Hujan menjadi sumber kehidupan
Pengalaman penulis ketika ikut blusukan selama kurang lebih 10 hari ke beberapa lokasi di pedalaman Kabupaten Asmat dengan Mgr. Aloysius Murwito OFM pertengahan Juni 2013 dengan jelas memberi kejelasan seperti ini:
- Tidak ada hujan, maka juga tidak bisa mandi selama 1-2 hari. Opsi lain adalah harus mandi di sungai penuh lumpur. Satu-satunya pengalaman mandi yang ‘asyik’ terjadi di Stasi Sagare –sekitar tujuh jam perjalanan– dari ‘pusat kota’ di Asmat. Itu karena sungai ini relatif kecil dengan kandungan lumpur yang tidak banyak. Bapak Uskup Mgr. Murwito memilih mandi di kali saat itu, sementara kami memilih mandi dengan air kiriman penduduk lokal dengan syarat: mandi ‘berjurus kung fu’ alias membersihkan diri apa adanya saja.
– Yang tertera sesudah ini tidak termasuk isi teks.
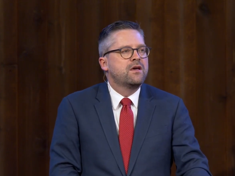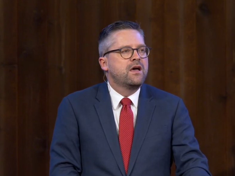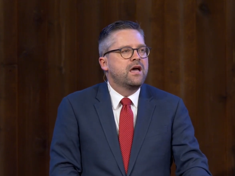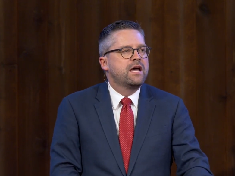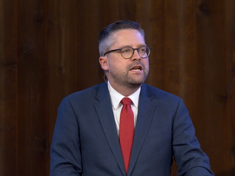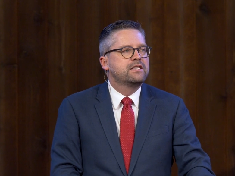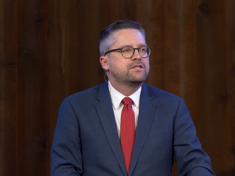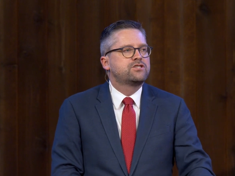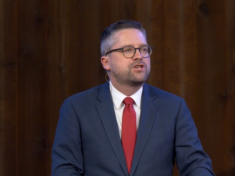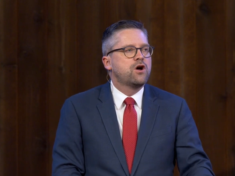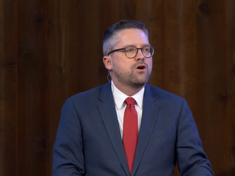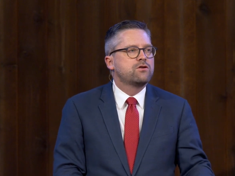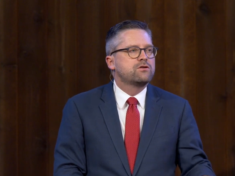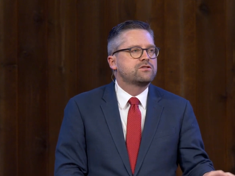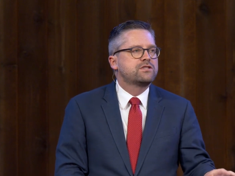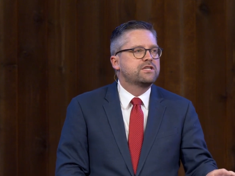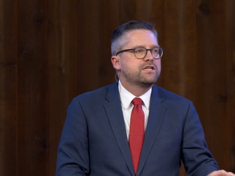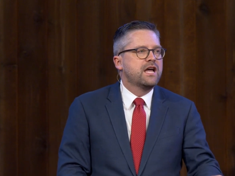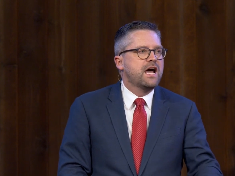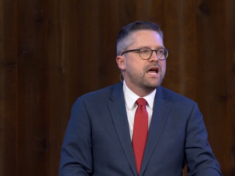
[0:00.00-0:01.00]
And in total
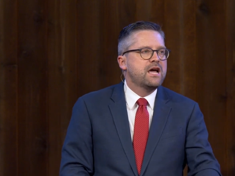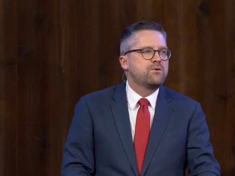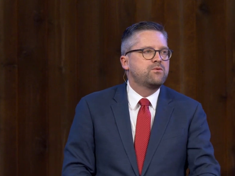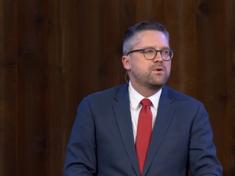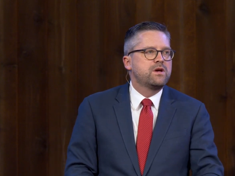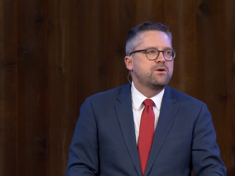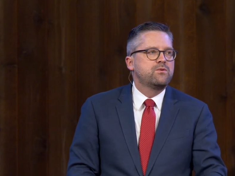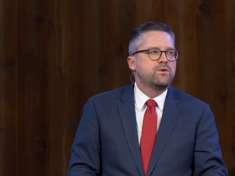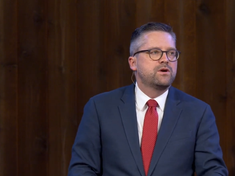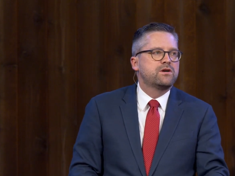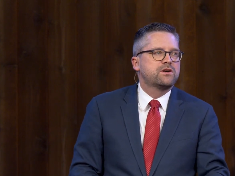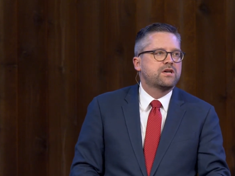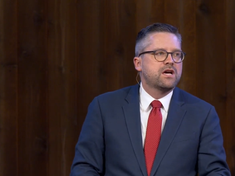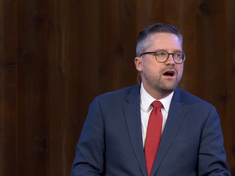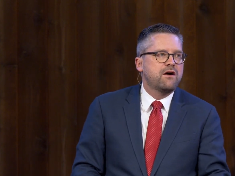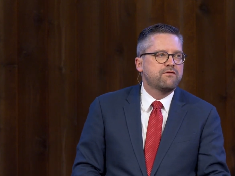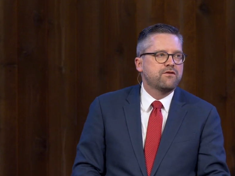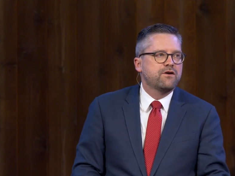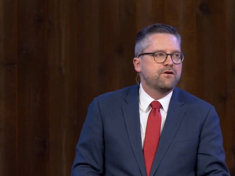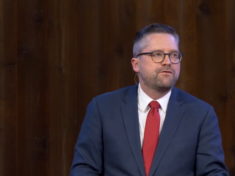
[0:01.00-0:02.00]
tonight, we will
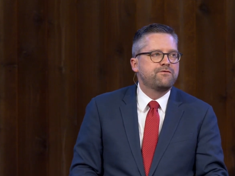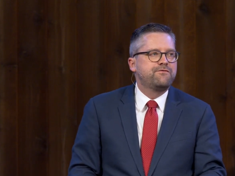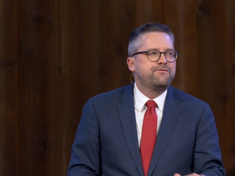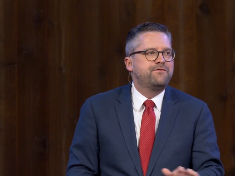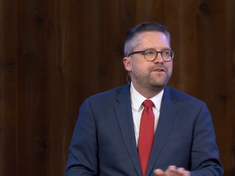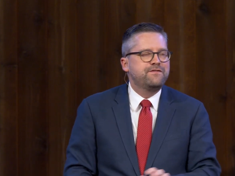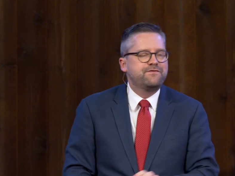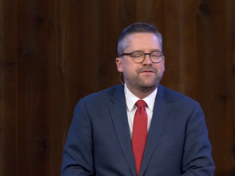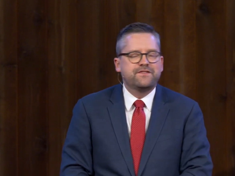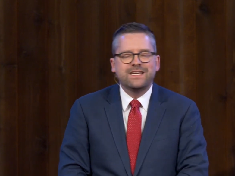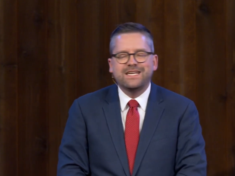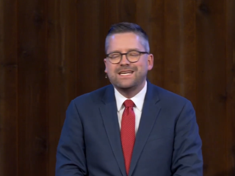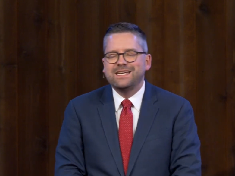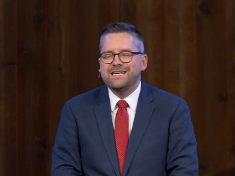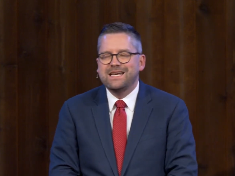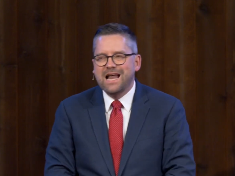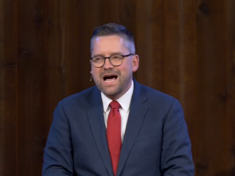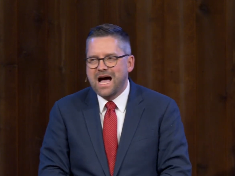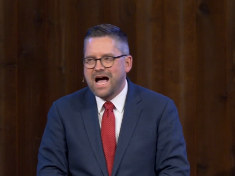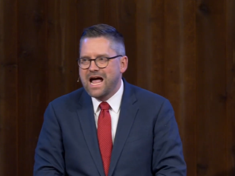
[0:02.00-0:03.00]
cover
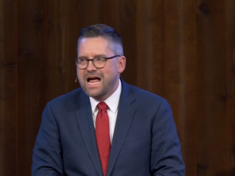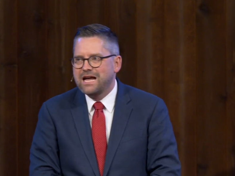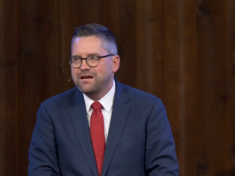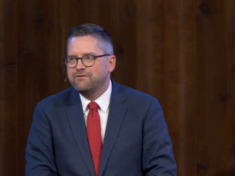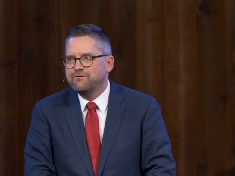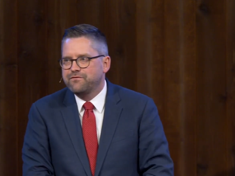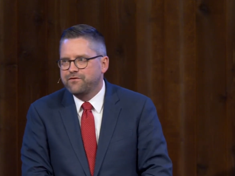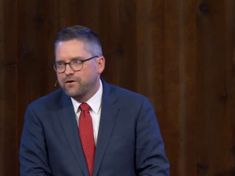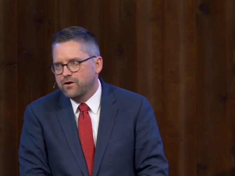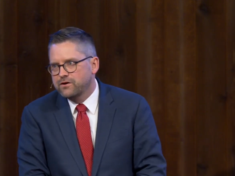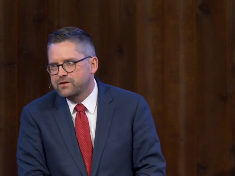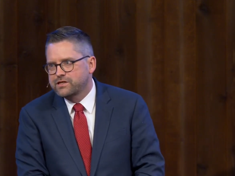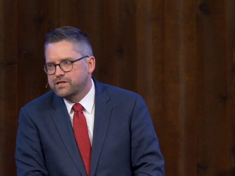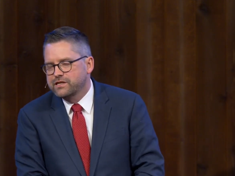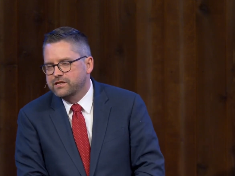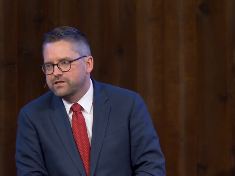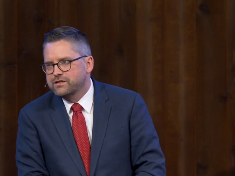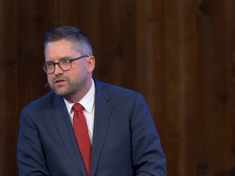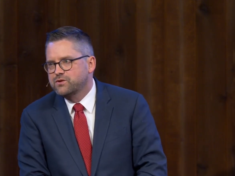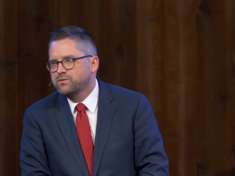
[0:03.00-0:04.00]
59
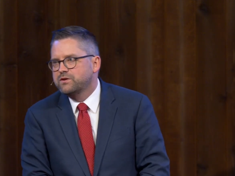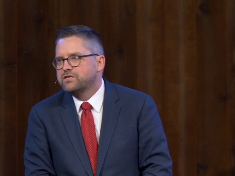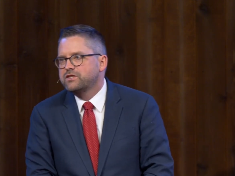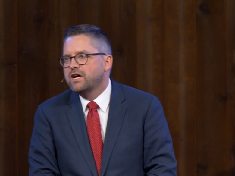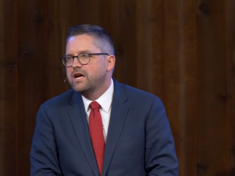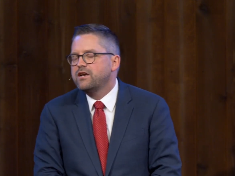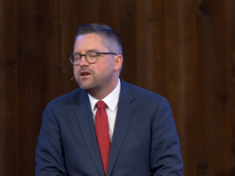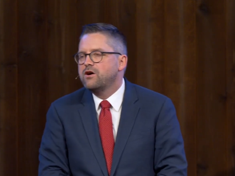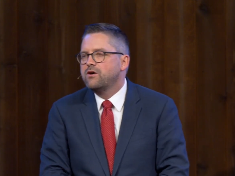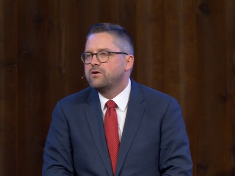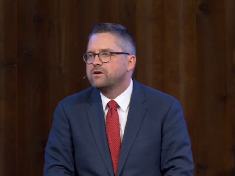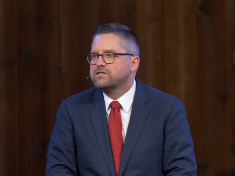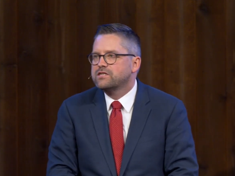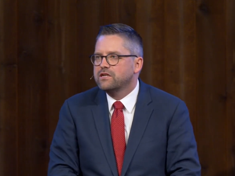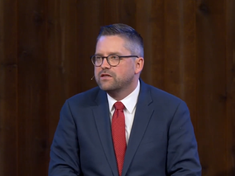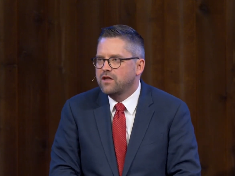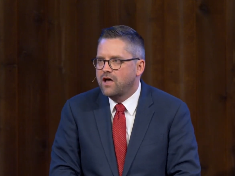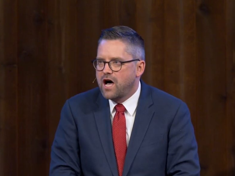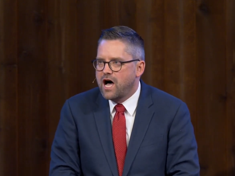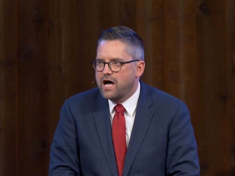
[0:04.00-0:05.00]
verses, which I know is a
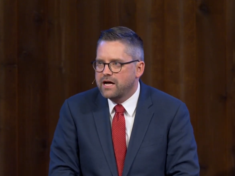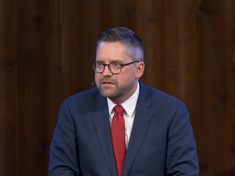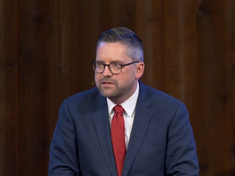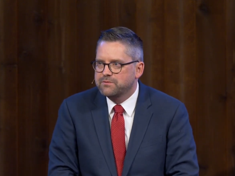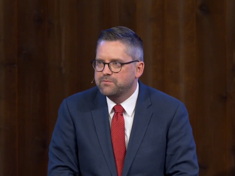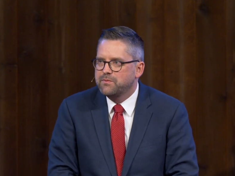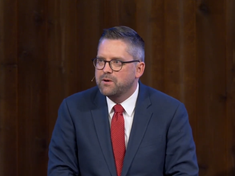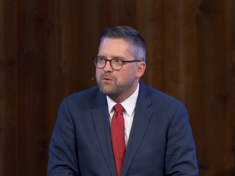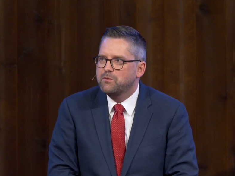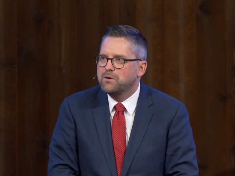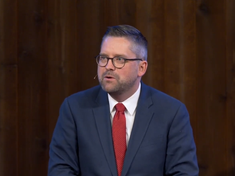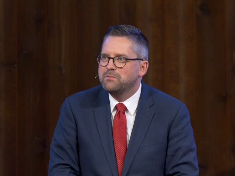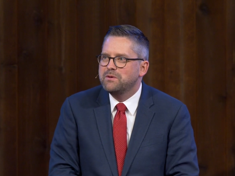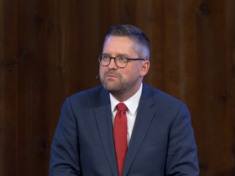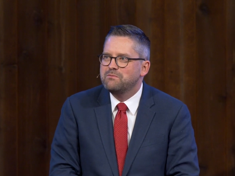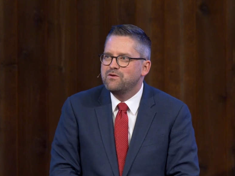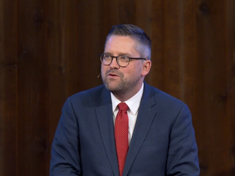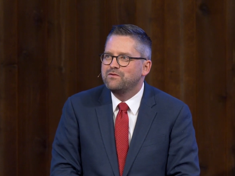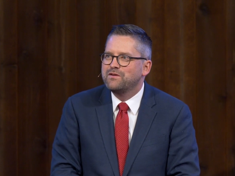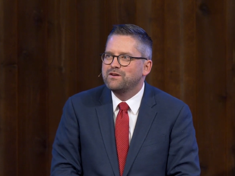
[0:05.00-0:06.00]
lot, but we'll be
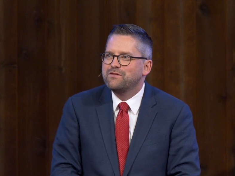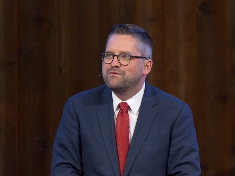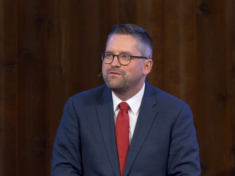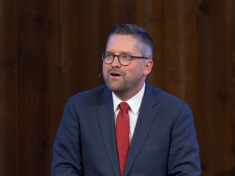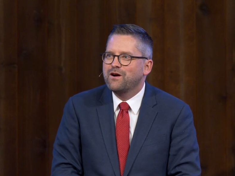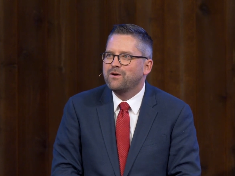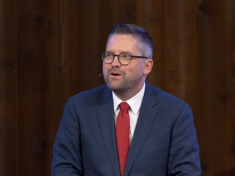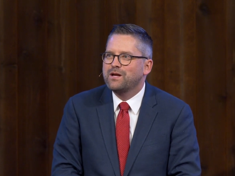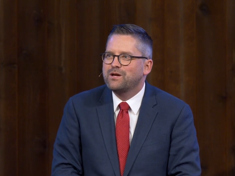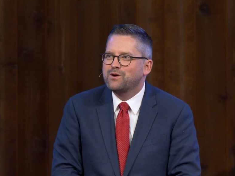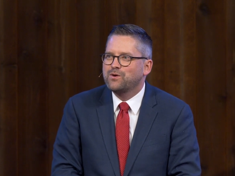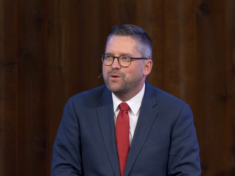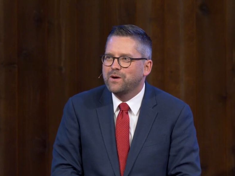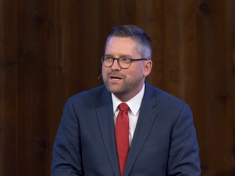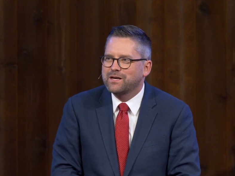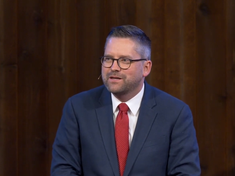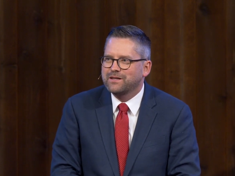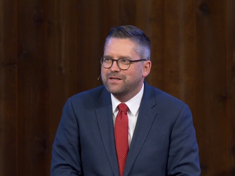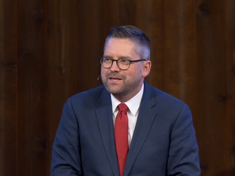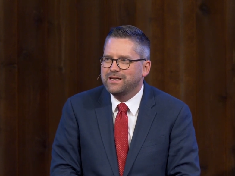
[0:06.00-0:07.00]
moving very
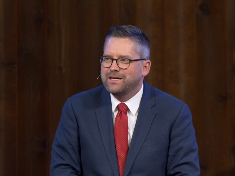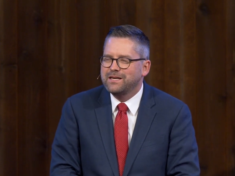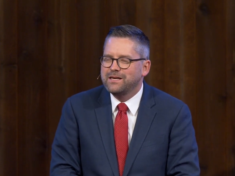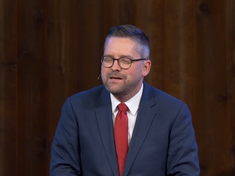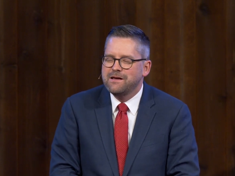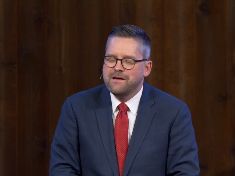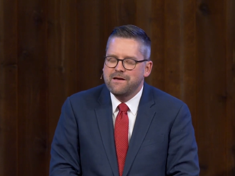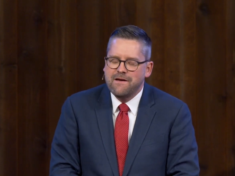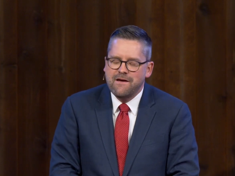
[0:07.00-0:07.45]
quickly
- Perjalanan ke pedalaman butuh mental ‘tahan banting’ untuk duduk berlama-lama di speedboat dalam perjalanan 3-6 jam di bawah terik sinar matahari dan hujan.
- Naik perahu menyusuri aliran sungai adalah perjalanan penuh risiko, karena bisa kehilangan ‘arah kompas’ saking lebarnya ‘badan’ sungai yang bisa mencapai kisaran 500-1.000 meter sehingga pandangan mata tak bisa menjangkau ada apa di balik ‘horizon’.
- Sepanjang perjalanan menyusuri aliran sungai itu, tidak banyak permukiman penduduk. Benar-benar sepi dan sinyal HP nyaris tidak ada sama sekali.
- Ketersediaan listrik juga sangat terbatas hanya pada jam-jam tertentu saja
Melihat semua kondisi riil di atas, maka sudah selayaknya program-program kemanusiaan yang dilancarkan oleh Keuskupan Agats di Papua ini layak kita bantu.
Jangan barang
Cara paling praktis membantu Keuskupan Agats adalah dengan donasi finansial, dan bukan barang karena akan makan biaya luar biasa tinggi untuk proses delivery-nya.
Ingat bahwa pesawat ‘capung’ dari Timika menuju Bandara Ewer di Kabupaten Asmat itu hanya mampu membawa jumlah penumpang sangat-sangat terbatas dengan aturan ketat: penumpang tujuah orang (plus satu pilot) dengan bawaan bagasi tidak boleh melebihi 800 kg.